WORK REQUIRED = Retype the data that follows exactly. No pictures belong in the copy.

DATA PROVIDED =
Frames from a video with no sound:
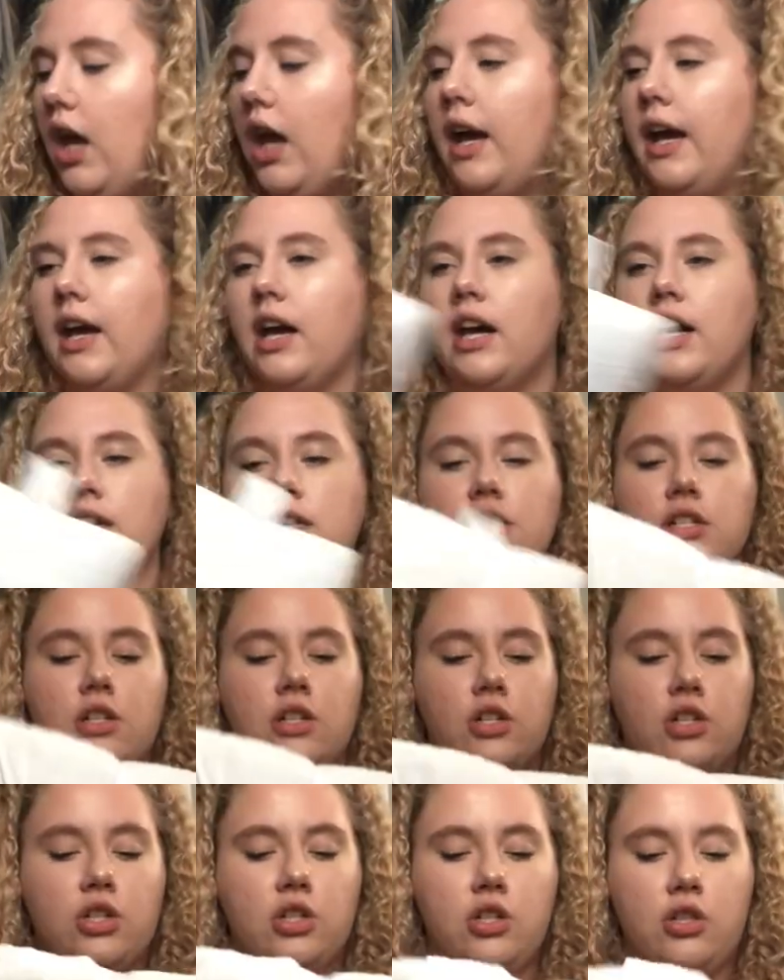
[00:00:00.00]
I got
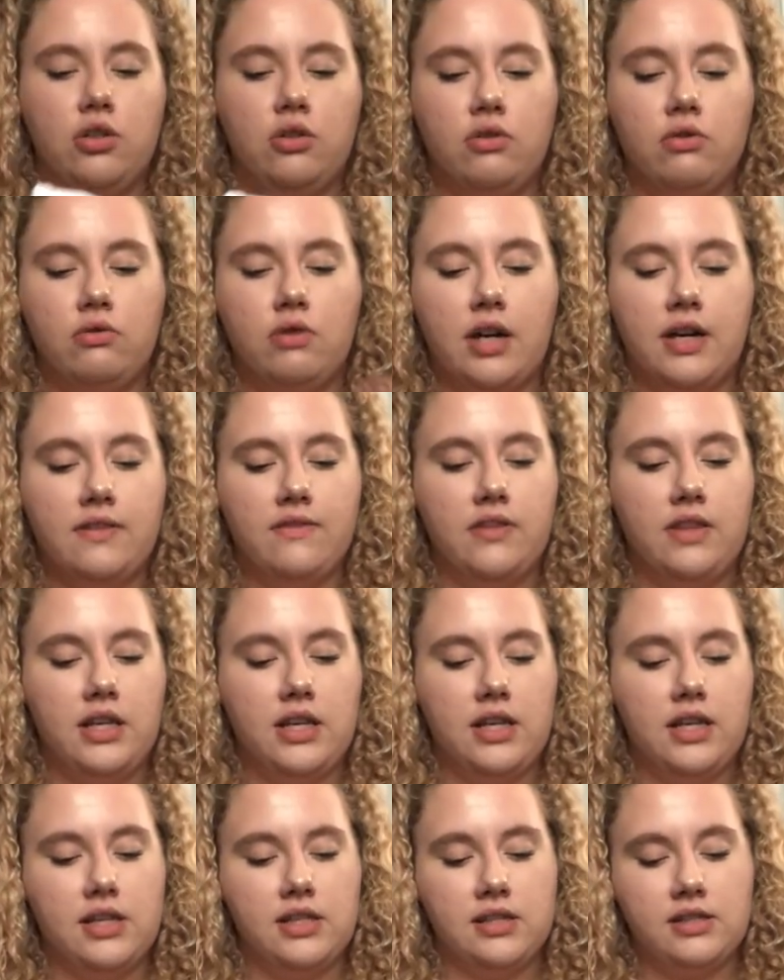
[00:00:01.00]
two of
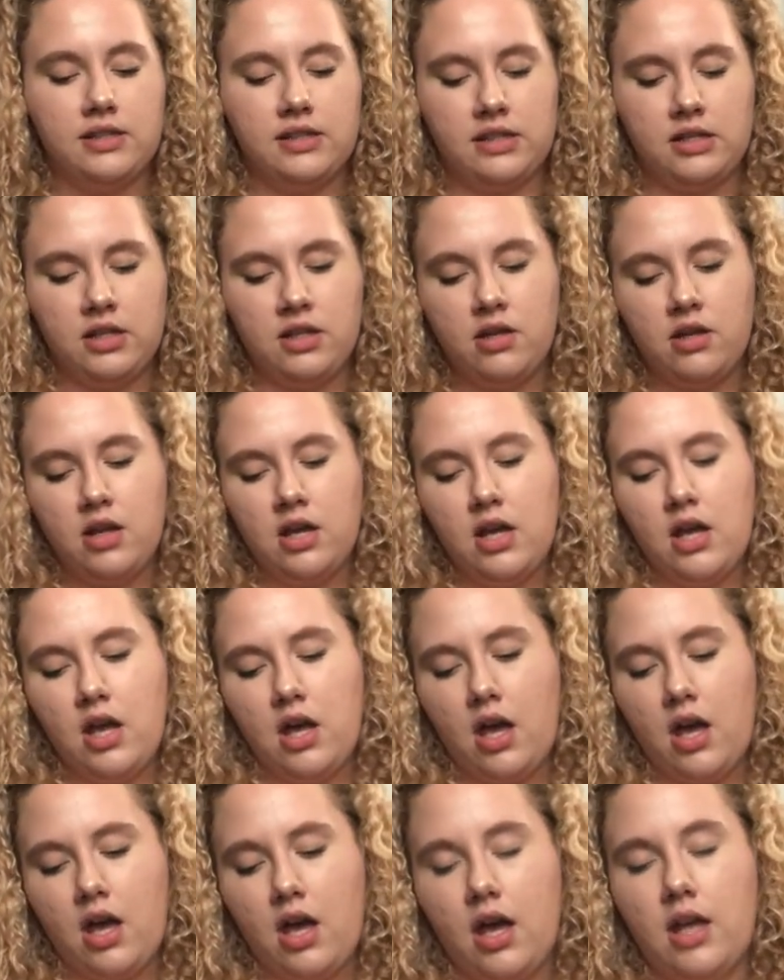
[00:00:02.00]
these
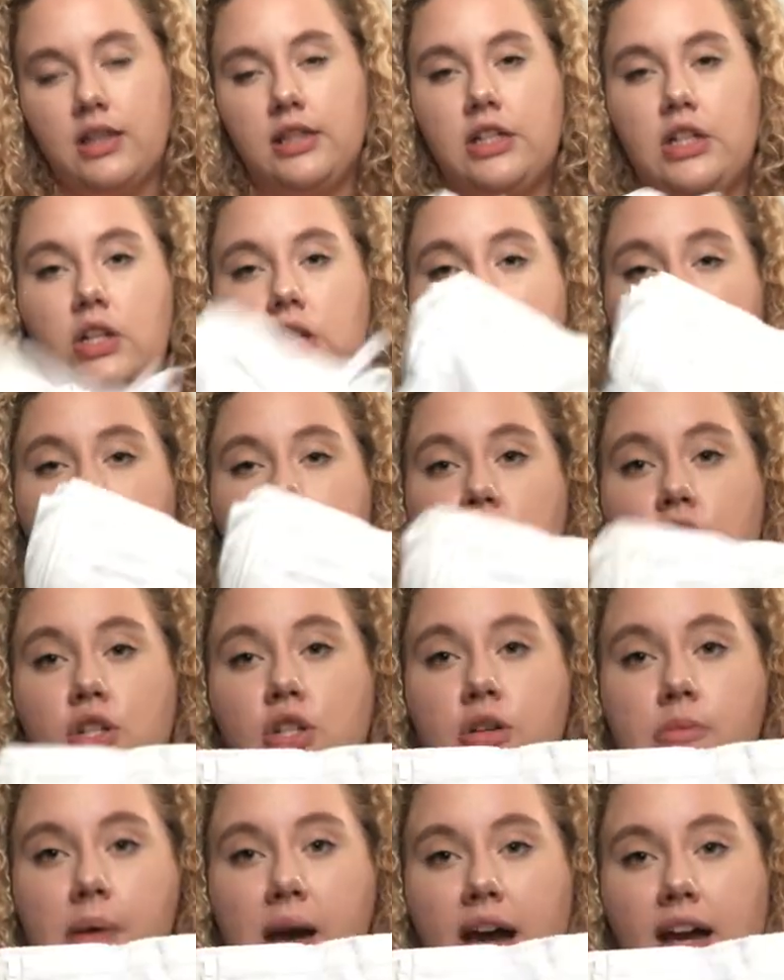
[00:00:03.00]
it's a
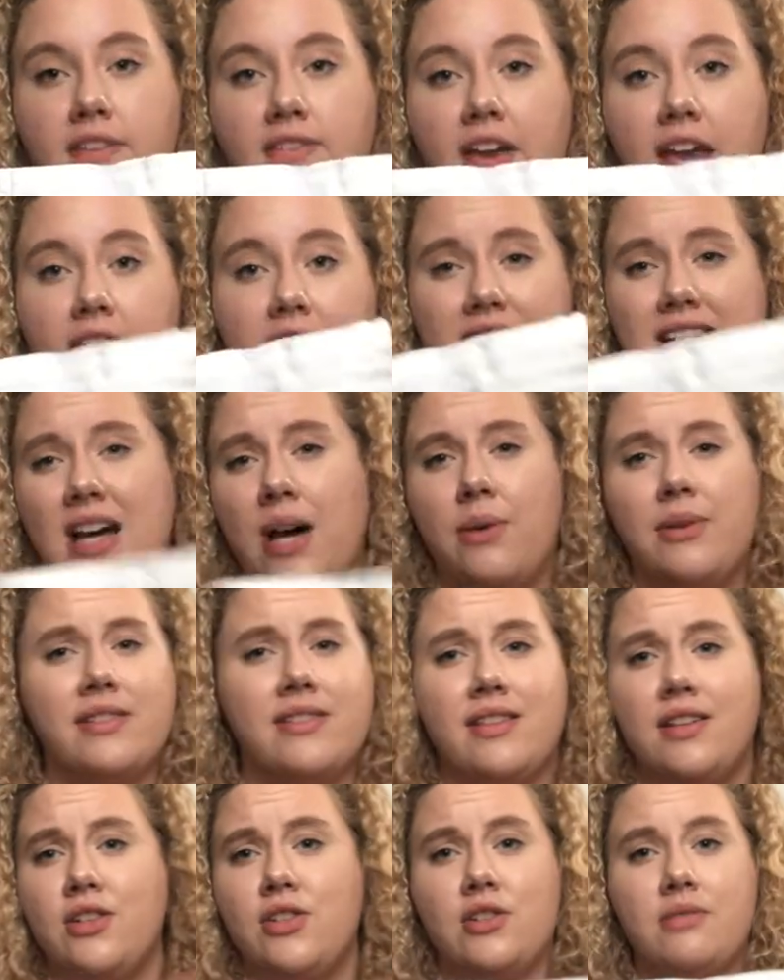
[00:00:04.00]
2-pack of hand towels.
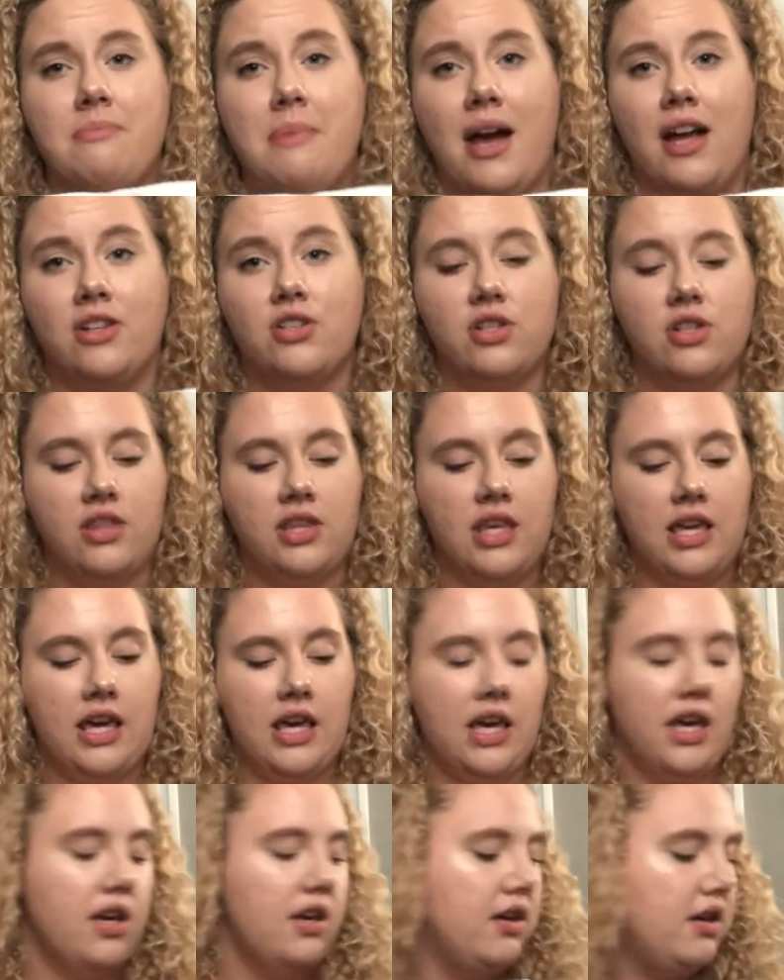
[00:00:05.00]
They just match
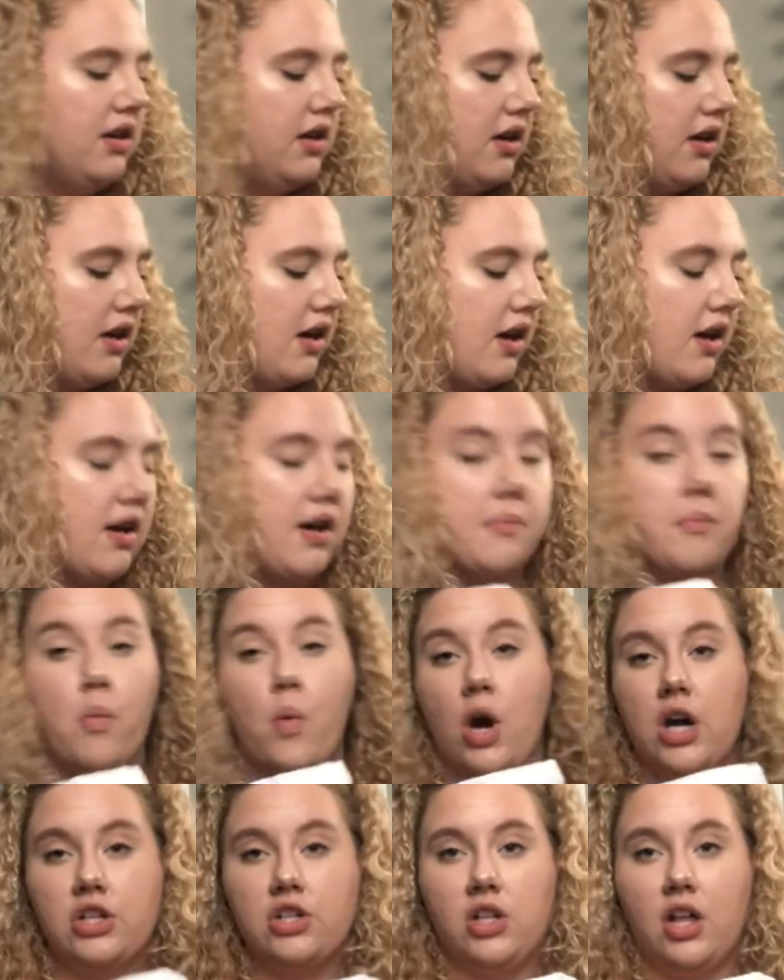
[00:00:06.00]
the
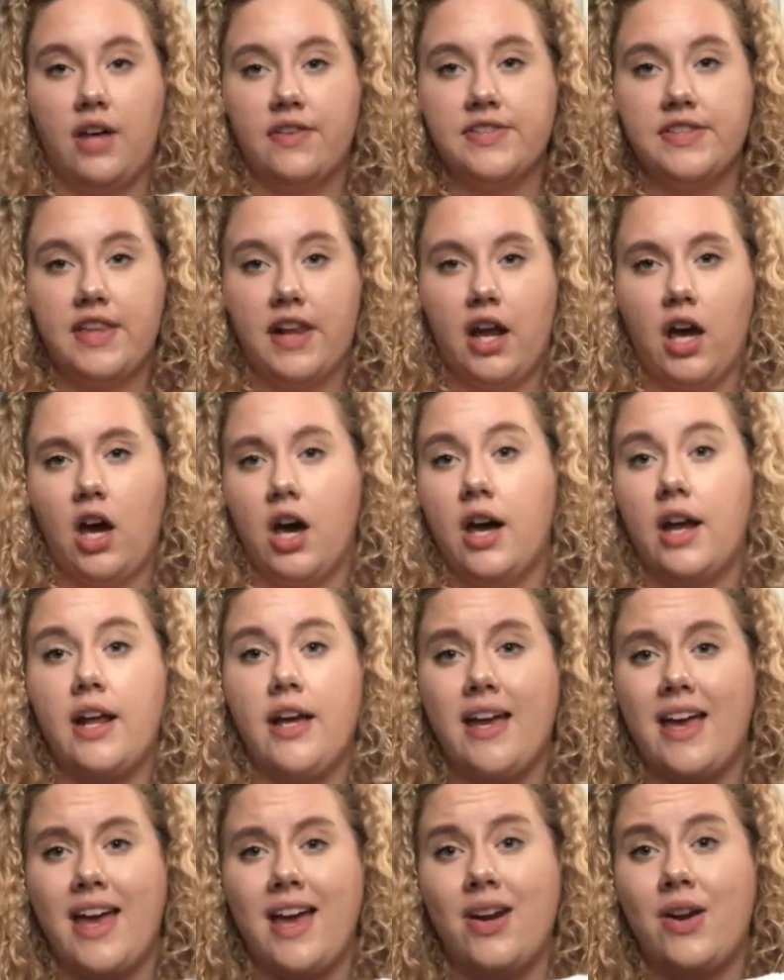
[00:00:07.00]
washcloths that I got.
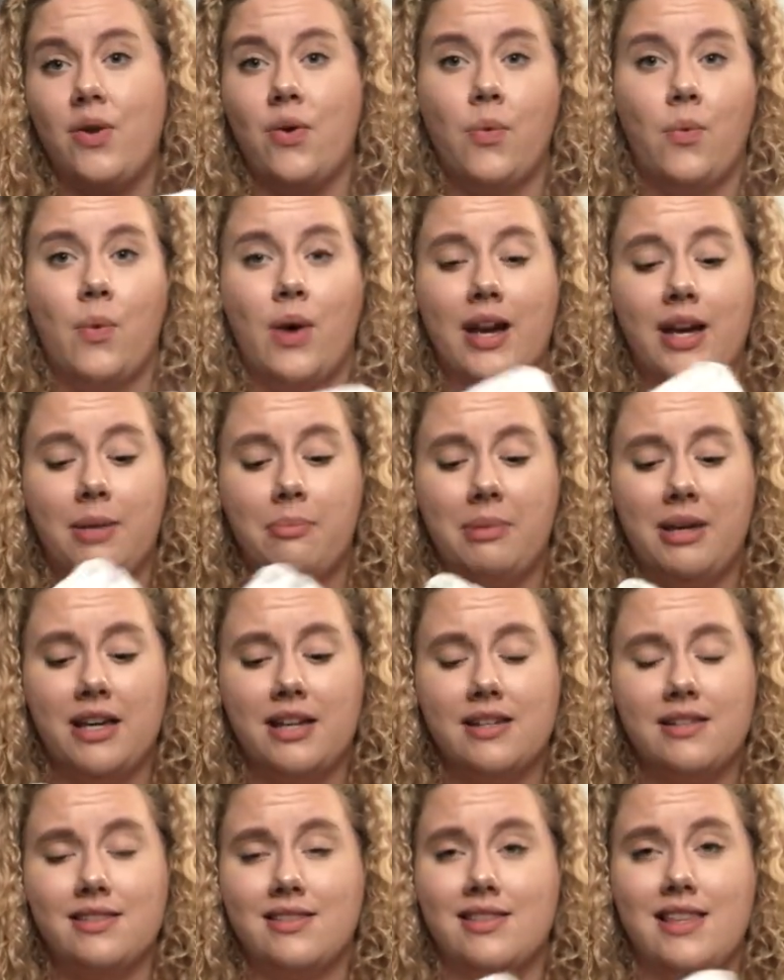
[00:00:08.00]
Again, white
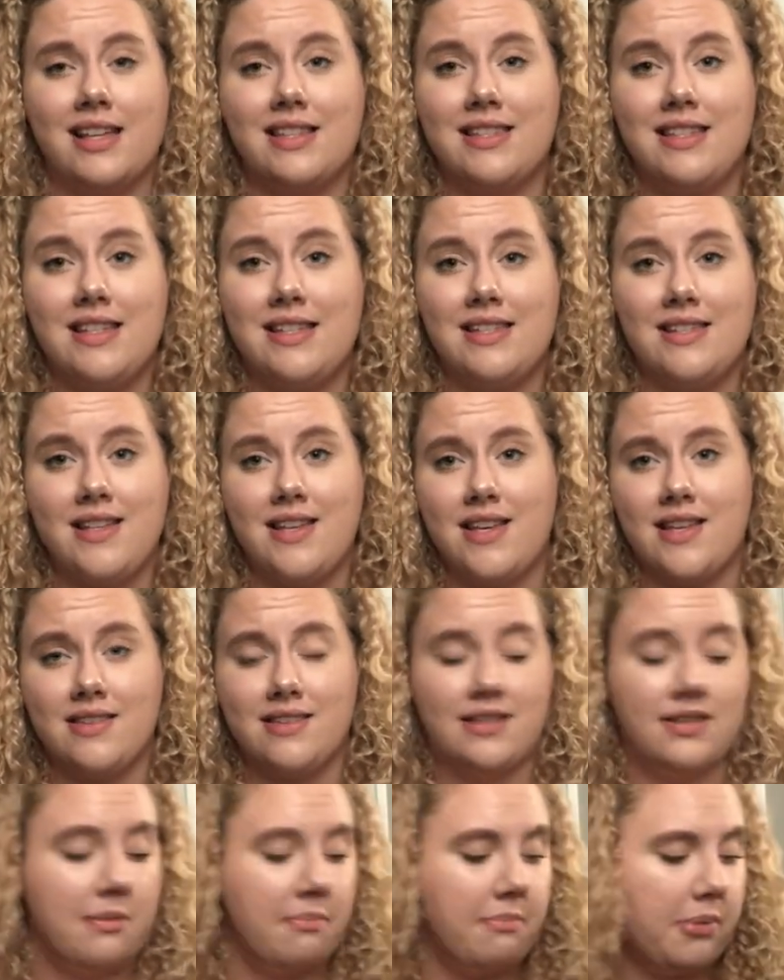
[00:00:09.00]
because that's easy
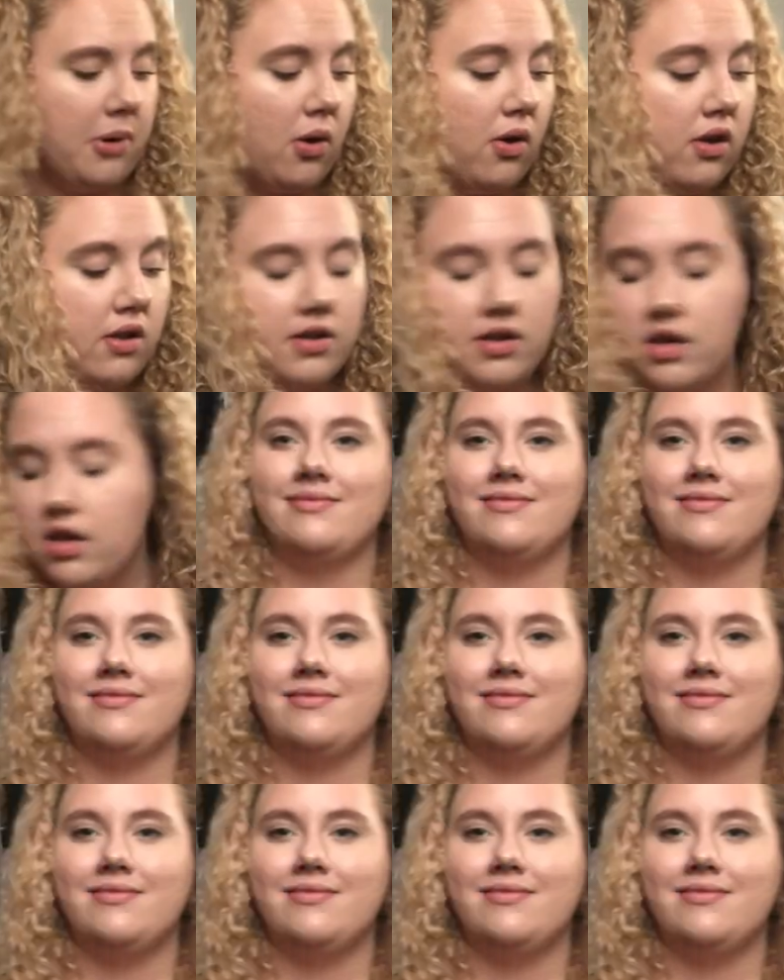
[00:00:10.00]
and simple.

RESULT =
Frames from a video with no sound:
[00:00:00.00]
I got
[00:00:01.00]
two of
[00:00:02.00]
these
[00:00:03.00]
it's a
[00:00:04.00]
2-pack of hand towels.
[00:00:05.00]
They just match
[00:00:06.00]
the
[00:00:07.00]
washcloths that I got.
[00:00:08.00]
Again, white
[00:00:09.00]
because that's easy
[00:00:10.00]
and simple.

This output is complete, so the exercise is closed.